I first met ECA during Fresher’s Week at the University of
Reading in October 1968. I had arrived to do a preliminary year prior to a 3
year course in Food Science, and I had been assigned ECA as my tutor, someone
who would keep an eye on my progress, someone to whom I could turn if in need
of support or advice. Along with another nervous new student I went along to see
him, on the London Road “main site” of the university. We’d read all the bumpf
about what was expected of us, and presented ourselves in academic gowns. I
remember nothing of the meeting except that ECA was affable and pipe-smoking, seemed
as nervous as I was, didn’t know what to say, bit his nails, and that as we
were leaving he remarked “by the way, I never want to see you wearing those
bloody ridiculous garments again”.
Clearly, he didn’t tolerate fools, and could be moody.

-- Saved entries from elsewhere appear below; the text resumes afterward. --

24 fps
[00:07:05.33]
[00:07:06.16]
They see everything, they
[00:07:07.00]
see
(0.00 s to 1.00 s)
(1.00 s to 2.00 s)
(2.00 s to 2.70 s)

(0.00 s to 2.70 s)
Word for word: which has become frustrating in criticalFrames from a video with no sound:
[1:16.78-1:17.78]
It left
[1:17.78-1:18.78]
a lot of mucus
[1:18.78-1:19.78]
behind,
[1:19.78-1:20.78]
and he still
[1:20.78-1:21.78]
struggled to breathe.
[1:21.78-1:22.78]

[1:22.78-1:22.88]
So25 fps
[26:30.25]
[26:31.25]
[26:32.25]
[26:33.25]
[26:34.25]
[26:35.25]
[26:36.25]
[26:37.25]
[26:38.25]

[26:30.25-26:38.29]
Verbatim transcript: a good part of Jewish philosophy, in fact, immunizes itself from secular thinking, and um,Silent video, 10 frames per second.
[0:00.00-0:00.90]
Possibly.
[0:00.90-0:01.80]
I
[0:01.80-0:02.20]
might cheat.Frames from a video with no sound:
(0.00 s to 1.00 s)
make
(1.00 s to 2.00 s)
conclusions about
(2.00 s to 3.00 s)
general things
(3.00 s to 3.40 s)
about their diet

Around the start of 1970 he began to grow a beard, which eventually settled
down into a bright white, but was the subject of some disrespect for a while,
as it was going through a badger-like phase of contrasting colours, his head
hair being jet black. In one early Food Science lecture someone asked a
question which revealed a profound lack of understanding of some particular
point and resulted in ECA delivering the rest of the lecture at a painfully
slow speed. Obviously he thought he was talking to a bunch of morons. On one
occasion around this time he lectured with his flies undone, and on another,
admitted that he had forgotten his notes, and talked to us instead about his
childhood in Dagenham. On yet another occasion – a double lecture – he said
that he “really couldn’t be buggered” and cancelled it. A man with his own
agenda, who sensed what was really important, and what didn’t matter all that
much.
Although he could and did lecture on most aspects of food
science, ECA’s speciality was cereals, and the science and technology of baking
and brewing (I think his father had worked as a drayman for Truman’s brewery in
Whitechapel). Under his leadership we learned to bake some extremely tasty bread
(which by the next day was as hard as concrete), and found out all about the Chorleywood
breadmaking process, and the arcane specialisation known as dough rheology, featuring
the much derided Brabender apparatus.
In 1972
ECA, for all his irritability and dislike of pompous
authority, was a kind man, and I recall being embarrassed when he made a fuss
of me one day when I was going down with flu and feeling terrible, insisting
that I went home and had a good sleep. I met him once, not long after
graduation, at his home in Sonning Common, when he was in a bad mood because he
was jet lagged after a trip to Canada. Thereafter we kept in touch, however,
and he was helpful with references for job applications, and then after he retired
to rural Norfolk we continued to exchange Christmas cards.
I assumed I wouldn’t see him again, and so it was with considerable astonishment that one day in 2008 I received a phone call from him, saying that he was touring the country, dropping in on old friends and colleagues, and that he would like to come and see me. Sure enough, the next day, he turned up in his large camper van, and we enjoyed a pleasant lunch and a natter. We had a good laugh about some of those fondly remembered old times – and people - in Reading. A complex, private, multi-talented man, who I was privileged to know and to count as a friend.